On Dec. 6, 1949, John Thomas Lutz Sr., his wife Hazel, and their six children were gathered in the living room of their rural Greene County home, listening to the radio.
A shotgun blast through a window killed Lutz, 28, and sent his pregnant wife to the hospital. The couple were about a month shy of their 10th wedding anniversary. A sawmill worker at the time of his death, Lutz had served his country during World War II.
According to the TBI, Lutz’s murder — still unsolved nearly 70 years later — shocked the community and prompted a local journalist to demand a change in the way serious crimes were investigated in Tennessee. As a result, the Tennessee Bureau of Investigation was born.
You see, on the night of the murder it wasn’t only local law enforcement who responded to the Lutz home. Journalist John M. Jones Sr. did as well. And what he saw, TBI agents say, bothered him. Because he knew enough about crime scenes to know the local police were contaminating the murder site and potentially damaging any evidence that could have helped lead to the killer.
What Jones did
Jones, publisher of the Greeneville Sun, called for the creation of a statewide agency to help out in such cases, especially in rural locales without the proper resources to conduct proper criminal investigations.

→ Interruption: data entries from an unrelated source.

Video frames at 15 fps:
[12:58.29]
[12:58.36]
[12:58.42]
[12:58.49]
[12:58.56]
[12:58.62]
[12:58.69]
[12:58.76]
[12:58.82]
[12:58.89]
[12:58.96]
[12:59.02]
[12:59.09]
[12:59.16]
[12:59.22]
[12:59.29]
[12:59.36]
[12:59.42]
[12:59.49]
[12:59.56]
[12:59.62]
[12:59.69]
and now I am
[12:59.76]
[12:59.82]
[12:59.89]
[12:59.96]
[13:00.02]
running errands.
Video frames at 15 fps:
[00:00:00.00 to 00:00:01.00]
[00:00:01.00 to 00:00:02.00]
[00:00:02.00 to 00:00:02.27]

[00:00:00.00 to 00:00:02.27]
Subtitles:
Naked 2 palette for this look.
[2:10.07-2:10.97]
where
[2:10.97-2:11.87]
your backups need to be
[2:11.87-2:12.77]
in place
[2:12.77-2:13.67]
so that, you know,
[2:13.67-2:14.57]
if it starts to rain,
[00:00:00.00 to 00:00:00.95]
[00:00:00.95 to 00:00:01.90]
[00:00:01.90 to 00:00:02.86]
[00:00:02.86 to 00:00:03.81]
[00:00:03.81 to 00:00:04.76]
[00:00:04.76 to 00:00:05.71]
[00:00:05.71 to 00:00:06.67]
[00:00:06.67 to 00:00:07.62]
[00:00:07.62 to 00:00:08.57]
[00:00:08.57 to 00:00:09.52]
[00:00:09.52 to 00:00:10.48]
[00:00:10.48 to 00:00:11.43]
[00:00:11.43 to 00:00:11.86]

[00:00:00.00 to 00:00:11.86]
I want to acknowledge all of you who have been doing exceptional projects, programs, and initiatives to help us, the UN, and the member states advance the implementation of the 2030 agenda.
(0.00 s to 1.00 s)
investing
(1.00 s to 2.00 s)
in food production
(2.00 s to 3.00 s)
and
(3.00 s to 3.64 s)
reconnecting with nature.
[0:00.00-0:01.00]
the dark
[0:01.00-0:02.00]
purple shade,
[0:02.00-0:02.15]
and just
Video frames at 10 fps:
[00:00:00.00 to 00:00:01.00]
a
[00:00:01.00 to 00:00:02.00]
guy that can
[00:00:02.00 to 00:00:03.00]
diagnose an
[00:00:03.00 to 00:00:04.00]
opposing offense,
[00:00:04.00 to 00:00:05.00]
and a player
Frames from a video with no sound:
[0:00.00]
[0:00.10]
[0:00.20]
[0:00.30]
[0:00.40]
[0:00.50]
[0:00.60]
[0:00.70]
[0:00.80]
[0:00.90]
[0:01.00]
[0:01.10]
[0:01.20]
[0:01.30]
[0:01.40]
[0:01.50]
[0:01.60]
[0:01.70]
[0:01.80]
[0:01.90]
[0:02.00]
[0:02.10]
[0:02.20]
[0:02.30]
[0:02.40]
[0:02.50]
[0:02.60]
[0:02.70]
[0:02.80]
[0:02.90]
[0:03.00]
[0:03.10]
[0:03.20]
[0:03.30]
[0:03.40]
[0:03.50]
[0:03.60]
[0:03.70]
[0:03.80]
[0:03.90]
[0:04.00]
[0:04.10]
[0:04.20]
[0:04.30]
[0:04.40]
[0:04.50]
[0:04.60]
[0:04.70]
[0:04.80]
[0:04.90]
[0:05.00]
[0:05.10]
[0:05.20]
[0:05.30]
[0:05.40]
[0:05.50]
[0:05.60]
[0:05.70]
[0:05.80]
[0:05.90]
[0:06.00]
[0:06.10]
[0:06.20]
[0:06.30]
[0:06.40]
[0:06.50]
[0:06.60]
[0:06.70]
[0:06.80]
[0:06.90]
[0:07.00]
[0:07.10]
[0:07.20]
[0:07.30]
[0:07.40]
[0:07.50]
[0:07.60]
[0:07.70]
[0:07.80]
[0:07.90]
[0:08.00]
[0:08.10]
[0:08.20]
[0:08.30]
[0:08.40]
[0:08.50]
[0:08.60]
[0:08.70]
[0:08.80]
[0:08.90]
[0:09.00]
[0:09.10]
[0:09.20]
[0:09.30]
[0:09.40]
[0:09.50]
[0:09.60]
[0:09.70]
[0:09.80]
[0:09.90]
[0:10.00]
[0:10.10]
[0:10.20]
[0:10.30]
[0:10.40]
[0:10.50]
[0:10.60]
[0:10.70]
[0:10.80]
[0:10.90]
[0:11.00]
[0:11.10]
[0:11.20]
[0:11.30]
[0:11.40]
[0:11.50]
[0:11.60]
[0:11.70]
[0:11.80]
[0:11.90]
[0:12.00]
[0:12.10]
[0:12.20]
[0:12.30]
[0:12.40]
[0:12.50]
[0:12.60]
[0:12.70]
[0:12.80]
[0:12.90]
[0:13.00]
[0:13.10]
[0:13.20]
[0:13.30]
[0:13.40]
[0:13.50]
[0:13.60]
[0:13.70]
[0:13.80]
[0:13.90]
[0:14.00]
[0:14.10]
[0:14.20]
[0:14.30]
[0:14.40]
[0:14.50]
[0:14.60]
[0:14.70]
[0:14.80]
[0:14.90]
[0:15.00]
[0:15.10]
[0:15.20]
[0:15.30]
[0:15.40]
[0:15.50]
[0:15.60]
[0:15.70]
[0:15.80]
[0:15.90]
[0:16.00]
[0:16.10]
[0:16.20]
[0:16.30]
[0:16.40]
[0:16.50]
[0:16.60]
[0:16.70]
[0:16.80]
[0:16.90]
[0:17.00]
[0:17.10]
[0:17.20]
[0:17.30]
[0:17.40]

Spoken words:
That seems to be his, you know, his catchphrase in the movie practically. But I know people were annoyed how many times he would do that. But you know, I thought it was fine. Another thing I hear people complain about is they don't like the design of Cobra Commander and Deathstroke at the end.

Jones took his cause to the Tennessee Press Association in January of 1951.
On March 14, 1951, Gov. Gordon Browning signed a bill into law establishing the Tennessee Bureau of Criminal Identification (TBCI) as the “plainclothes” division of the Department of Safety. On March 27, 1980, following a series of legislative hearings, the organization was re-established as an independent agency and renamed the Tennessee Bureau of Investigation (TBI).
Since that time, the bureau has grown significantly and continues to meet the demands of providing up-to-date investigative, forensic science, and support to Tennessee’s entire criminal justice system. Headquartered in Nashville, the bureau has six regional offices across the state.
With lab facilities in Nashville, Memphis, and Knoxville, TBI’s dedicated forensic scientists possess a wide array of analytical skills, according to the bureau’s website. “These highly-trained employees reconstruct crime scenes, identify and compare physical and biological evidence, and link offenders with their victims. In some cases, the TBI has even been able to exonerate those who were falsely accused. The TBI’s Forensic Services Division processes evidence for every law enforcement agency and medical examiner in the state. Because of the broad range of requirements they must possess, all TBI Forensic Scientists are commissioned by the Director as Special Agents, have earned a minimum of a baccalaureate degree in chemistry or a closely related scientific field, and have completed extensive training related to forensic science and crime scene investigation.”